- **EXERCISE REQUIREMENTS**:
Since only the words are wanted, reproduce every entry exactly and leave the images behind.

DATA SECTION Block Start

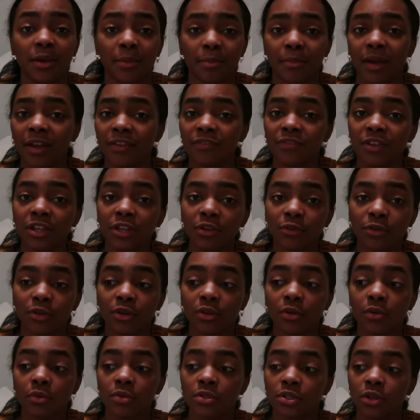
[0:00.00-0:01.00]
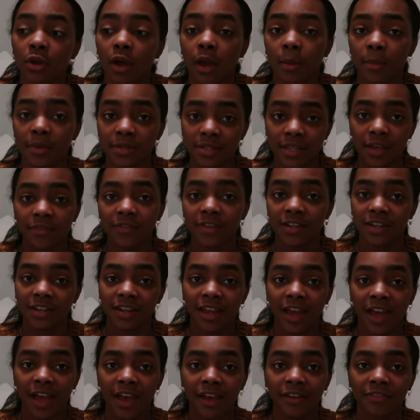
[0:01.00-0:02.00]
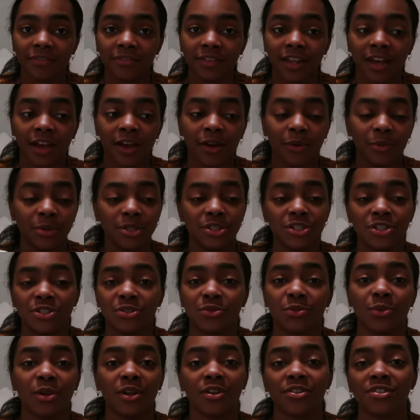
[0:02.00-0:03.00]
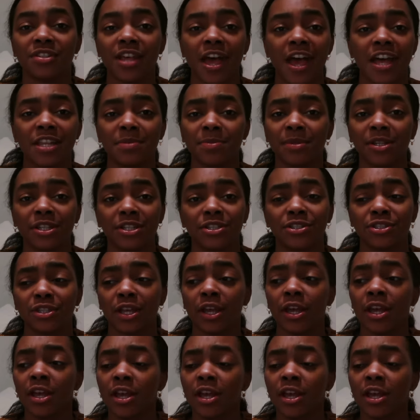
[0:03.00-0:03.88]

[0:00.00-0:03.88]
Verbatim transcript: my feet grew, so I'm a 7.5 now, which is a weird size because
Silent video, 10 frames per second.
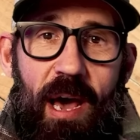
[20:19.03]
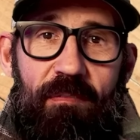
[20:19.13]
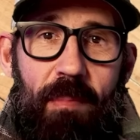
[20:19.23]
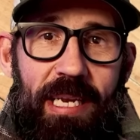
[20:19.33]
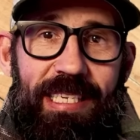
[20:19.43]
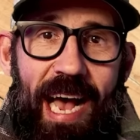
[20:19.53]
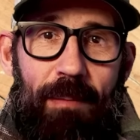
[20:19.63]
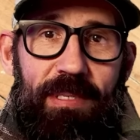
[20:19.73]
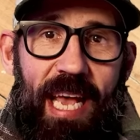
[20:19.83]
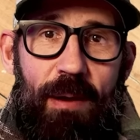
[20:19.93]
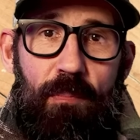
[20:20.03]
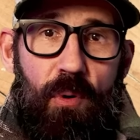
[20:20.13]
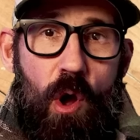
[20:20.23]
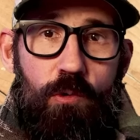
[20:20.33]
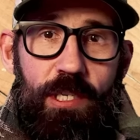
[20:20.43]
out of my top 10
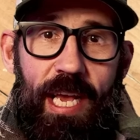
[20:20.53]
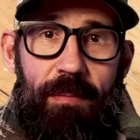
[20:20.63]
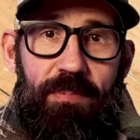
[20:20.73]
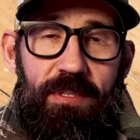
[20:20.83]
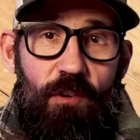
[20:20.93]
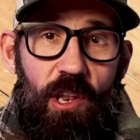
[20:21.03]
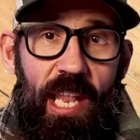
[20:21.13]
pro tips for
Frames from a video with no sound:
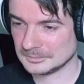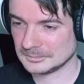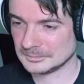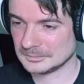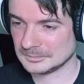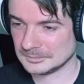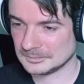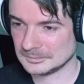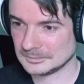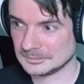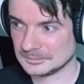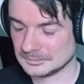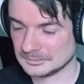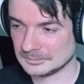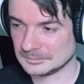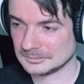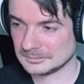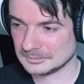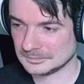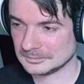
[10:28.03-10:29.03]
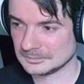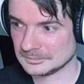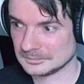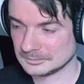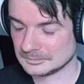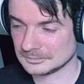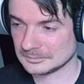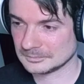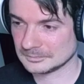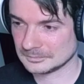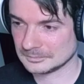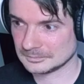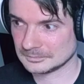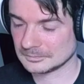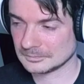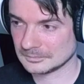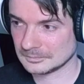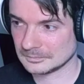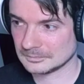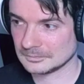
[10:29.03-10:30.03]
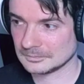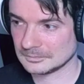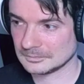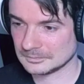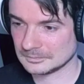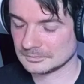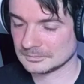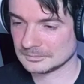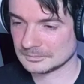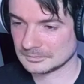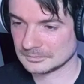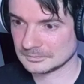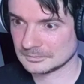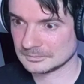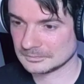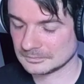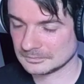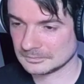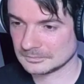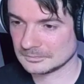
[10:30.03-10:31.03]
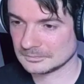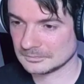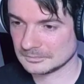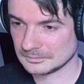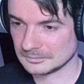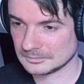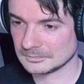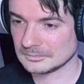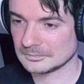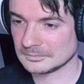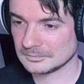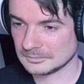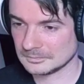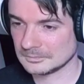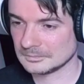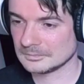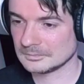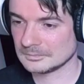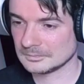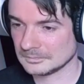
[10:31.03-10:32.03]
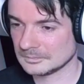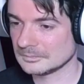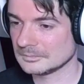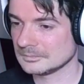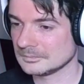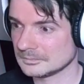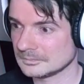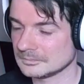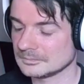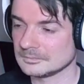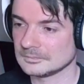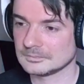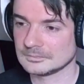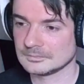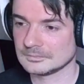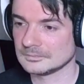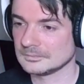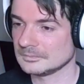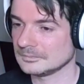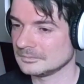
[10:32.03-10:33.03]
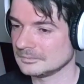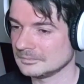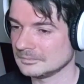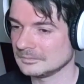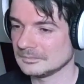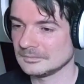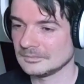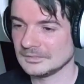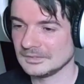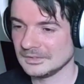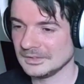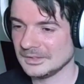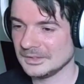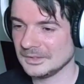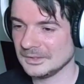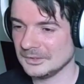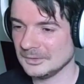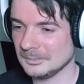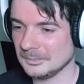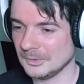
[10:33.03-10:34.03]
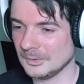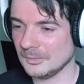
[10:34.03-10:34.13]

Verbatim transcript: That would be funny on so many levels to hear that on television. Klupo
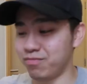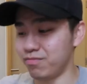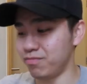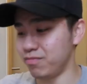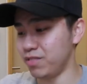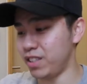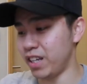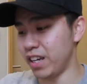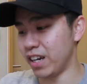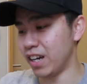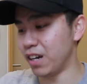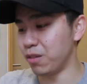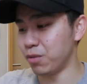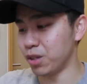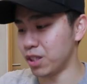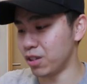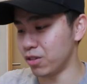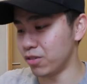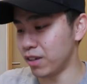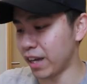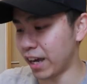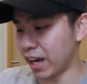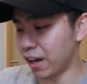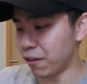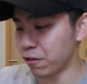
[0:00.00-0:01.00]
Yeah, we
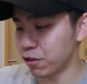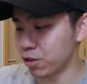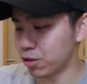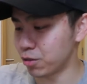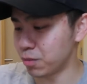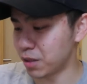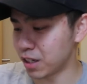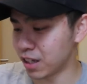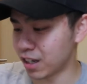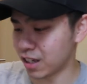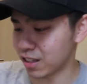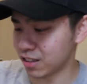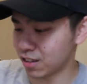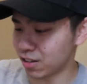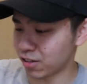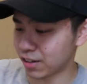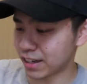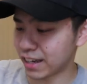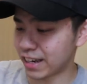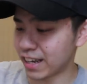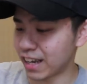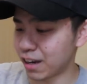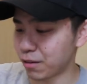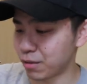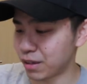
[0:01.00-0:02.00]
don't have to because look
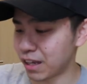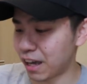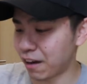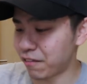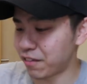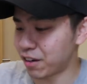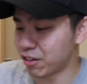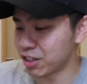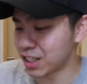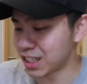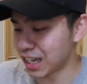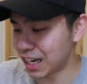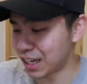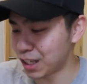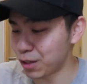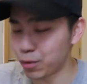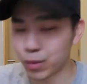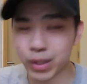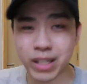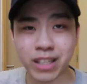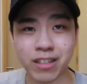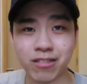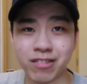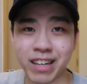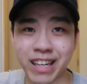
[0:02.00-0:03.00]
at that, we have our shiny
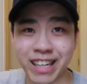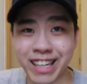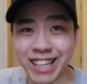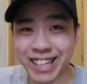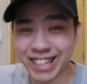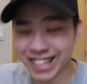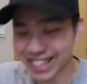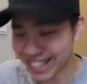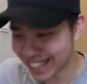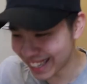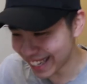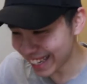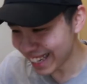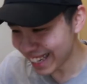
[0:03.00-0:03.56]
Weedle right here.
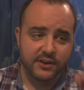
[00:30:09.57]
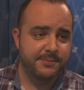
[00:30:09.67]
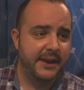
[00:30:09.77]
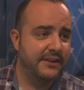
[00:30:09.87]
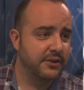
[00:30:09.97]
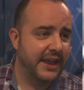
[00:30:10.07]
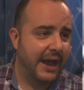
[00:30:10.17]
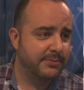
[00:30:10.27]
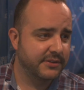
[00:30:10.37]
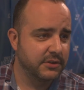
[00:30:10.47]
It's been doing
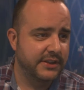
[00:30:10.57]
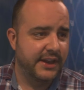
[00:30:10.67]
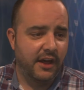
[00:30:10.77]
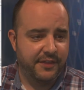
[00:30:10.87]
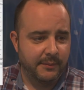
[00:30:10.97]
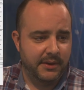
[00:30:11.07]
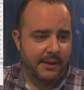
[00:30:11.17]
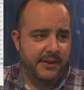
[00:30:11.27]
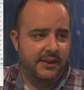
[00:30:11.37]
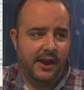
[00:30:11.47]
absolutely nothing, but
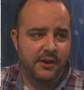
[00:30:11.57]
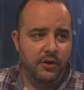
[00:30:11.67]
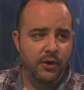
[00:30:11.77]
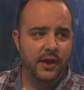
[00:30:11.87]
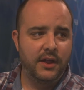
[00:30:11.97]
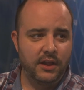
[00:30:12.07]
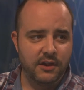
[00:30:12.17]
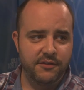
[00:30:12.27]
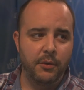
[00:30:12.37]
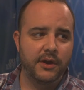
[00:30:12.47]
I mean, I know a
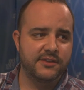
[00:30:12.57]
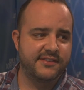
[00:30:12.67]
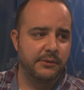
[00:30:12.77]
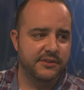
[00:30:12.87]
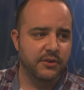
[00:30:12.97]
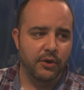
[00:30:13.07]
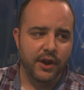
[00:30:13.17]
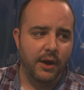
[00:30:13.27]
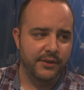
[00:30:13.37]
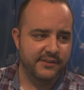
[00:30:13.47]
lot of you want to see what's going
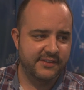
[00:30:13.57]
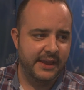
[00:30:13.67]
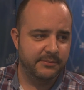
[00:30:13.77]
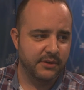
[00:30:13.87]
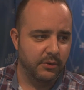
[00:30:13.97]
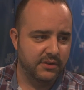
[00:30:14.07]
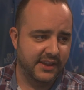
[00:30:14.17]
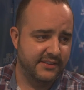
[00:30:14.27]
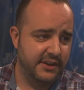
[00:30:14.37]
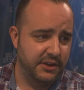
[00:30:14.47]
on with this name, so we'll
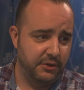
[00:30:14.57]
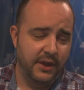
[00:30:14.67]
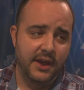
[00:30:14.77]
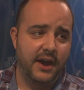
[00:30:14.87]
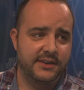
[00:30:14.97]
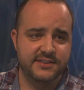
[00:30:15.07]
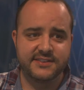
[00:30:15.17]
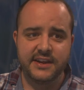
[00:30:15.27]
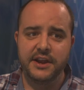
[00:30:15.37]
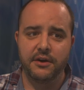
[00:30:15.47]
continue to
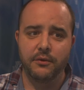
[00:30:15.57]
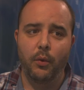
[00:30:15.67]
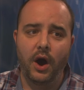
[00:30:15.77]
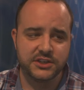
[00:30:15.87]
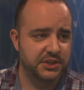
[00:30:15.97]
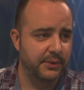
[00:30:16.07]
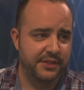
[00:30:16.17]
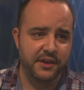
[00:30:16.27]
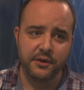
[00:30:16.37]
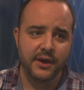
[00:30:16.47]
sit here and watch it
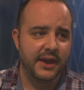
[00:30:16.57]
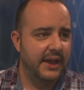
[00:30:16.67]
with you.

DATA SECTION Block End

- **RESULT OF THIS EXERCISE**:
[0:00.00-0:01.00]
[0:01.00-0:02.00]
[0:02.00-0:03.00]
[0:03.00-0:03.88]

[0:00.00-0:03.88]
Verbatim transcript: my feet grew, so I'm a 7.5 now, which is a weird size because
Silent video, 10 frames per second.
[20:19.03]
[20:19.13]
[20:19.23]
[20:19.33]
[20:19.43]
[20:19.53]
[20:19.63]
[20:19.73]
[20:19.83]
[20:19.93]
[20:20.03]
[20:20.13]
[20:20.23]
[20:20.33]
[20:20.43]
out of my top 10
[20:20.53]
[20:20.63]
[20:20.73]
[20:20.83]
[20:20.93]
[20:21.03]
[20:21.13]
pro tips for
Frames from a video with no sound:
[10:28.03-10:29.03]
[10:29.03-10:30.03]
[10:30.03-10:31.03]
[10:31.03-10:32.03]
[10:32.03-10:33.03]
[10:33.03-10:34.03]
[10:34.03-10:34.13]

Verbatim transcript: That would be funny on so many levels to hear that on television. Klupo
[0:00.00-0:01.00]
Yeah, we
[0:01.00-0:02.00]
don't have to because look
[0:02.00-0:03.00]
at that, we have our shiny
[0:03.00-0:03.56]
Weedle right here.
[00:30:09.57]
[00:30:09.67]
[00:30:09.77]
[00:30:09.87]
[00:30:09.97]
[00:30:10.07]
[00:30:10.17]
[00:30:10.27]
[00:30:10.37]
[00:30:10.47]
It's been doing
[00:30:10.57]
[00:30:10.67]
[00:30:10.77]
[00:30:10.87]
[00:30:10.97]
[00:30:11.07]
[00:30:11.17]
[00:30:11.27]
[00:30:11.37]
[00:30:11.47]
absolutely nothing, but
[00:30:11.57]
[00:30:11.67]
[00:30:11.77]
[00:30:11.87]
[00:30:11.97]
[00:30:12.07]
[00:30:12.17]
[00:30:12.27]
[00:30:12.37]
[00:30:12.47]
I mean, I know a
[00:30:12.57]
[00:30:12.67]
[00:30:12.77]
[00:30:12.87]
[00:30:12.97]
[00:30:13.07]
[00:30:13.17]
[00:30:13.27]
[00:30:13.37]
[00:30:13.47]
lot of you want to see what's going
[00:30:13.57]
[00:30:13.67]
[00:30:13.77]
[00:30:13.87]
[00:30:13.97]
[00:30:14.07]
[00:30:14.17]
[00:30:14.27]
[00:30:14.37]
[00:30:14.47]
on with this name, so we'll
[00:30:14.57]
[00:30:14.67]
[00:30:14.77]
[00:30:14.87]
[00:30:14.97]
[00:30:15.07]
[00:30:15.17]
[00:30:15.27]
[00:30:15.37]
[00:30:15.47]
continue to
[00:30:15.57]
[00:30:15.67]
[00:30:15.77]
[00:30:15.87]
[00:30:15.97]
[00:30:16.07]
[00:30:16.17]
[00:30:16.27]
[00:30:16.37]
[00:30:16.47]
sit here and watch it
[00:30:16.57]
[00:30:16.67]
with you.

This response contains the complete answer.